From the records below, determine the number of lines containing "with". Output that number alone.

━━━ Exercise data ━━━

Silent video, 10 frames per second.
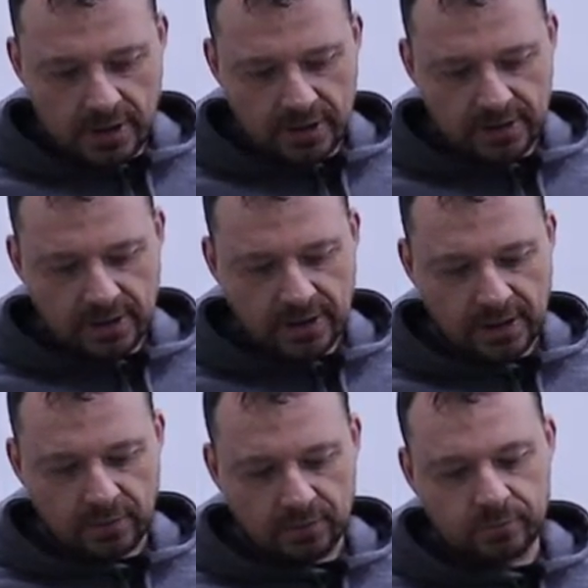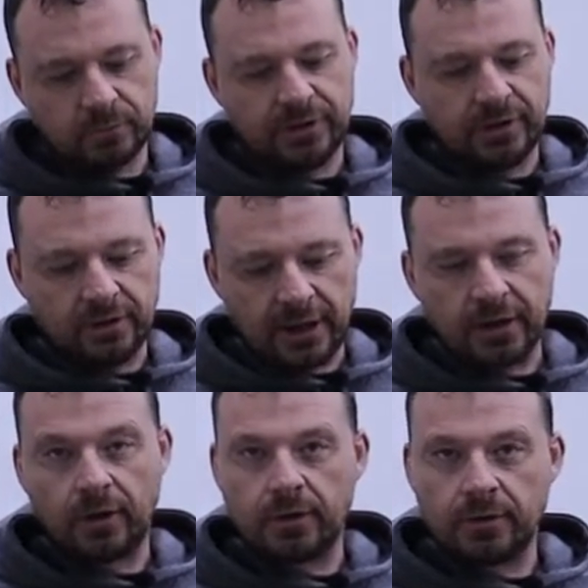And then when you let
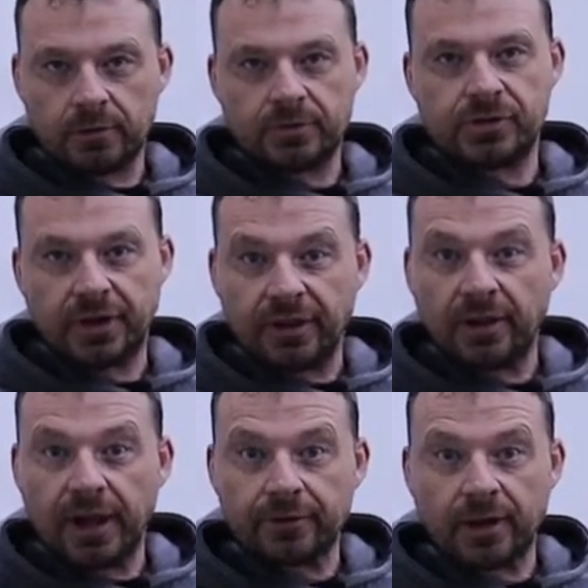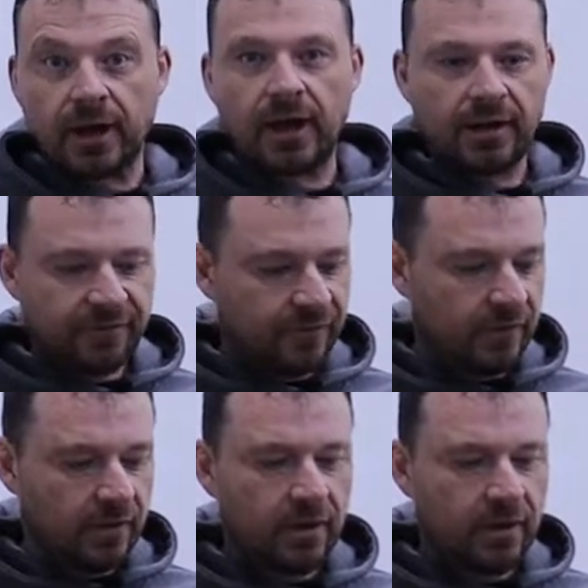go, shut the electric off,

━━━
━━━ Exercise data ━━━

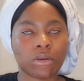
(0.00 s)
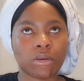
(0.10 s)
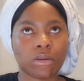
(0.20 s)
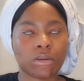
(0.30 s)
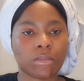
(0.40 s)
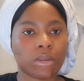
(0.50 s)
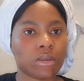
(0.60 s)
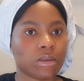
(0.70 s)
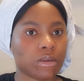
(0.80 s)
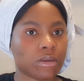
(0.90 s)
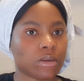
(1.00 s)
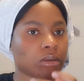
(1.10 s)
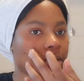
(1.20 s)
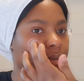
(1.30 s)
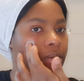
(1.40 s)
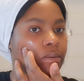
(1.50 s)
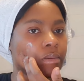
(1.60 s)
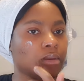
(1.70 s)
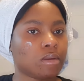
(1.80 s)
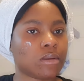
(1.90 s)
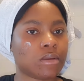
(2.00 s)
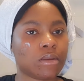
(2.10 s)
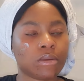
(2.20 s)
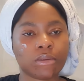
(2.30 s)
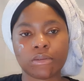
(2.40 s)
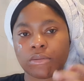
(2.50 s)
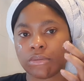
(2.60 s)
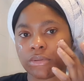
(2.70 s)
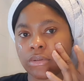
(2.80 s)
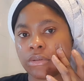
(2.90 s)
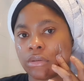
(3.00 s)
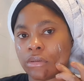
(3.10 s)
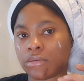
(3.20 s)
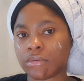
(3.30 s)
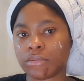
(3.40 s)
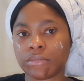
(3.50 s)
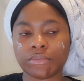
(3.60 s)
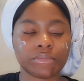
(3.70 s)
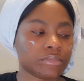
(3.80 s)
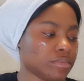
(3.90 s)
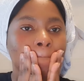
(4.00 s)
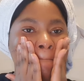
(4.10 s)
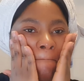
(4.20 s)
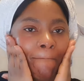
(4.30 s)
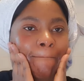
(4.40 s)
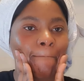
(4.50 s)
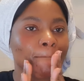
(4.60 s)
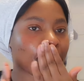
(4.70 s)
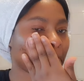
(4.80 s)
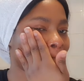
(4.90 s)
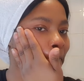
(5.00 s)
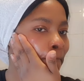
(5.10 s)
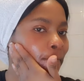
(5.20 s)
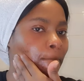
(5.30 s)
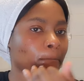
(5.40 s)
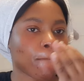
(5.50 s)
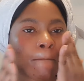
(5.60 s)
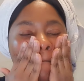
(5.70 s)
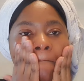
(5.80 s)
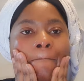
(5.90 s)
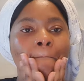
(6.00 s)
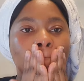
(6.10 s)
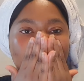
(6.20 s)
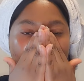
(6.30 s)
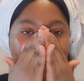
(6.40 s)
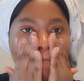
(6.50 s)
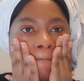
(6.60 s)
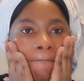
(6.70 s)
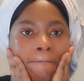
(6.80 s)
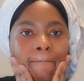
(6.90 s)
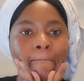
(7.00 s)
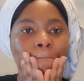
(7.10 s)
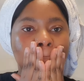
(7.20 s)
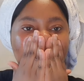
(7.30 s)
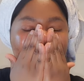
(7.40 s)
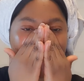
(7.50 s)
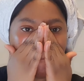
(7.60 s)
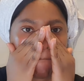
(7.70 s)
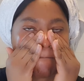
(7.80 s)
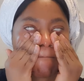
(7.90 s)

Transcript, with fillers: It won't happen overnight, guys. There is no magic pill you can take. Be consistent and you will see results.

━━━
━━━ Exercise data ━━━

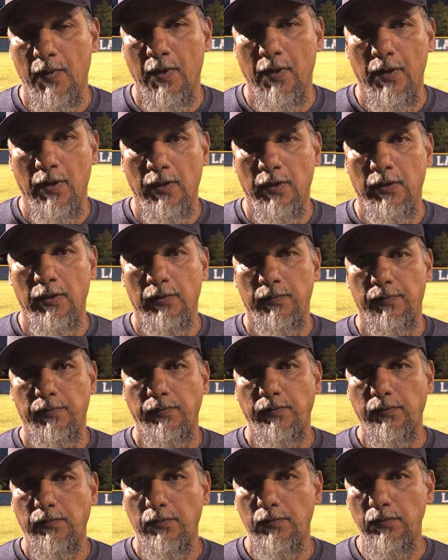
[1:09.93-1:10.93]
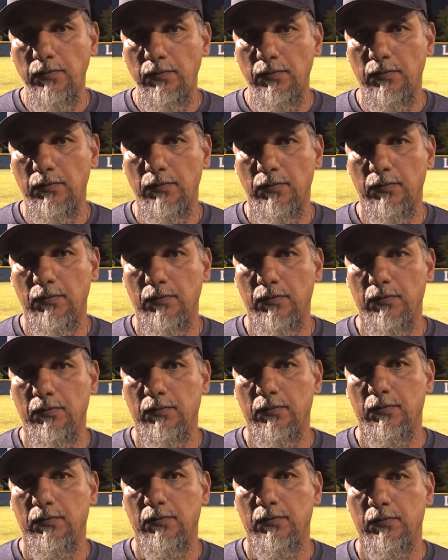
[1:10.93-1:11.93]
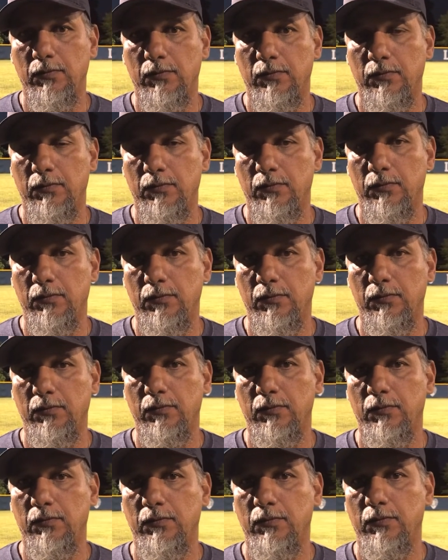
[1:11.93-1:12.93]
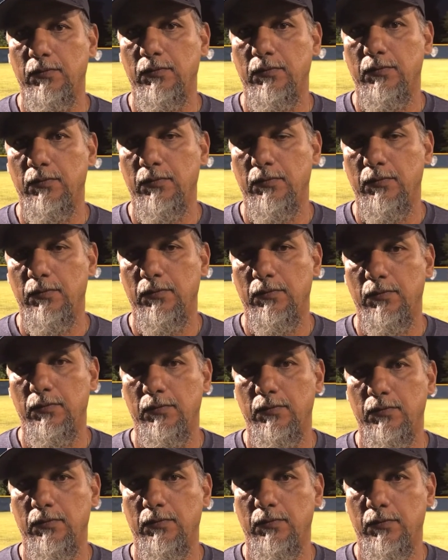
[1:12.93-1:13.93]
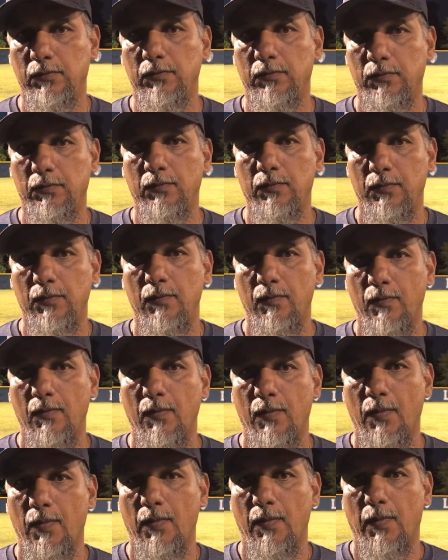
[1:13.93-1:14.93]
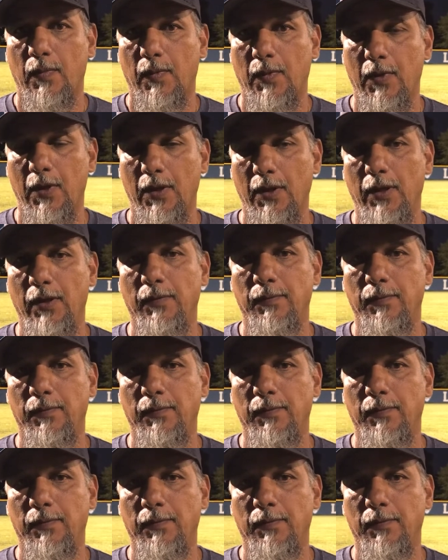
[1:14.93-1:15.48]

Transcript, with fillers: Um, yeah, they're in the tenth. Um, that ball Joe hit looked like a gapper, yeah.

━━━

# Task output
2